##### INPUT RECORDS #####
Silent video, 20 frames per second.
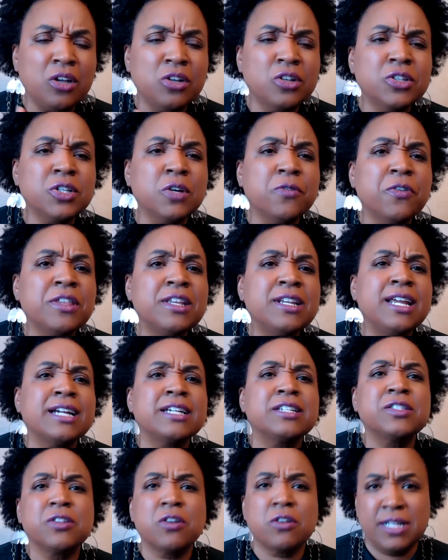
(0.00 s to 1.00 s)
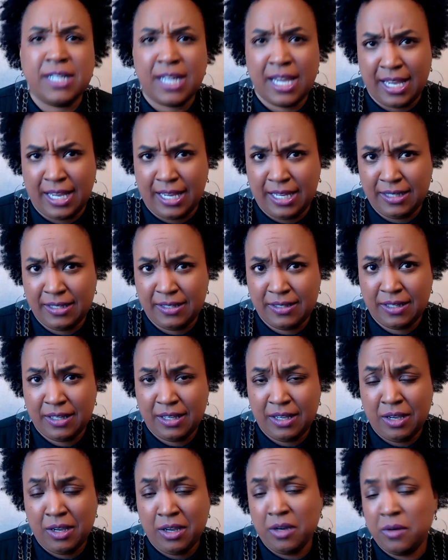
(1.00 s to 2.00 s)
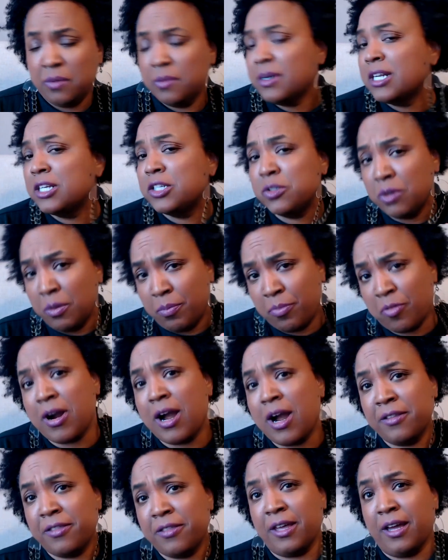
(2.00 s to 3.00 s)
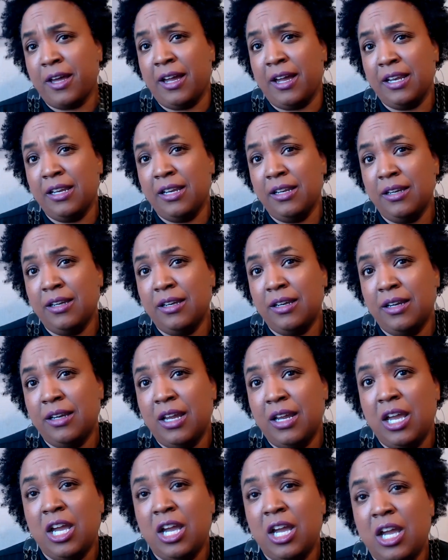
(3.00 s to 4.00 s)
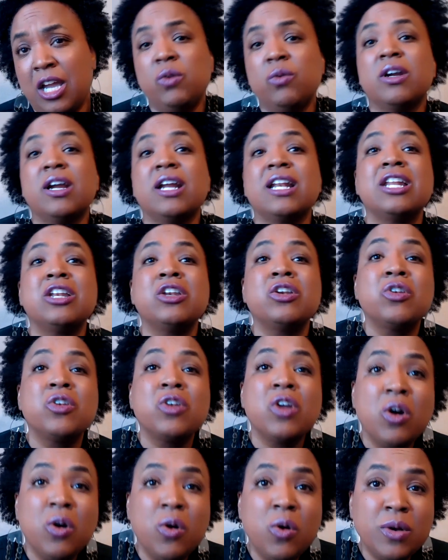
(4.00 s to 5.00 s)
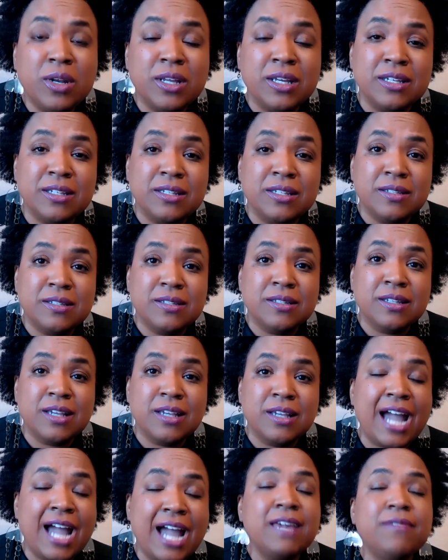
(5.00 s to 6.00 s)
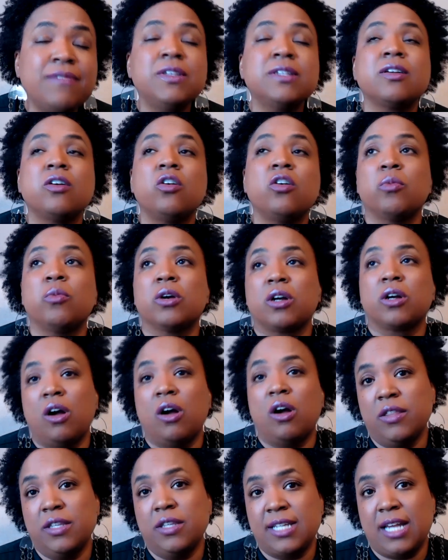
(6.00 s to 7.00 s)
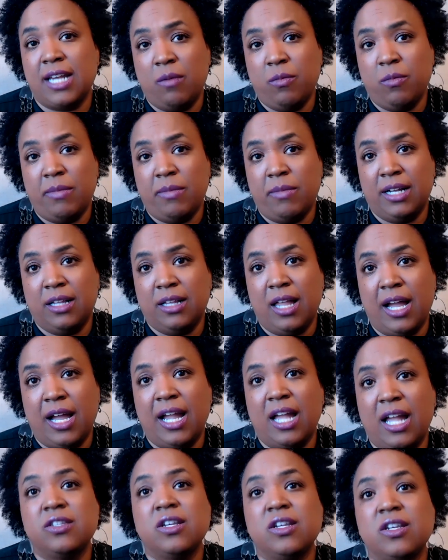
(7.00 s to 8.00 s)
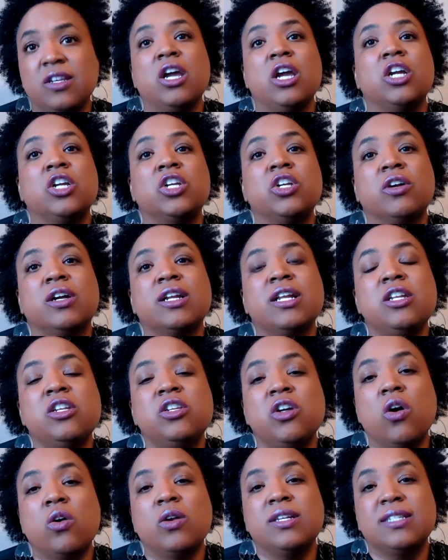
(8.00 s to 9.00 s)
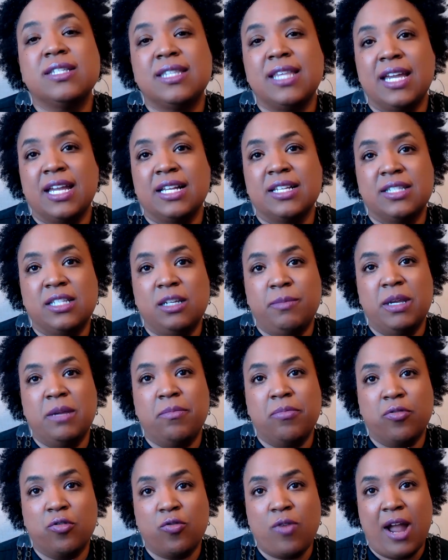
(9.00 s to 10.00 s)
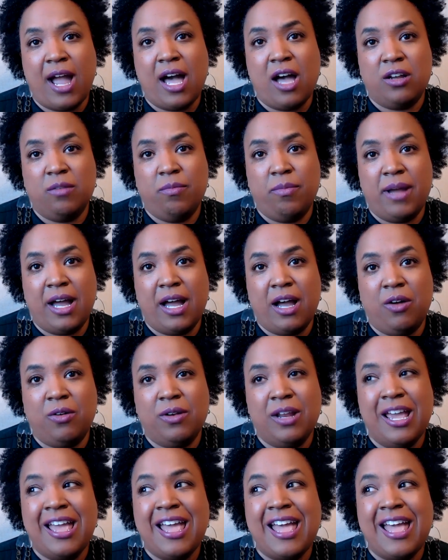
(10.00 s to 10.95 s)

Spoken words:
So for the next 30 days, we're going to do a Proud-a-thon. You are going to notice, I give this homework all the time with my clients. You're going to notice things to be proud about.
#####
-- TASK ITEM --
The first line of the listing through the line with "(10.00 s to 10.95 s)": repeat exactly that span and nothing more, skipping pictures.

-- YOUR RESPONSE --
Silent video, 20 frames per second.
(0.00 s to 1.00 s)
(1.00 s to 2.00 s)
(2.00 s to 3.00 s)
(3.00 s to 4.00 s)
(4.00 s to 5.00 s)
(5.00 s to 6.00 s)
(6.00 s to 7.00 s)
(7.00 s to 8.00 s)
(8.00 s to 9.00 s)
(9.00 s to 10.00 s)
(10.00 s to 10.95 s)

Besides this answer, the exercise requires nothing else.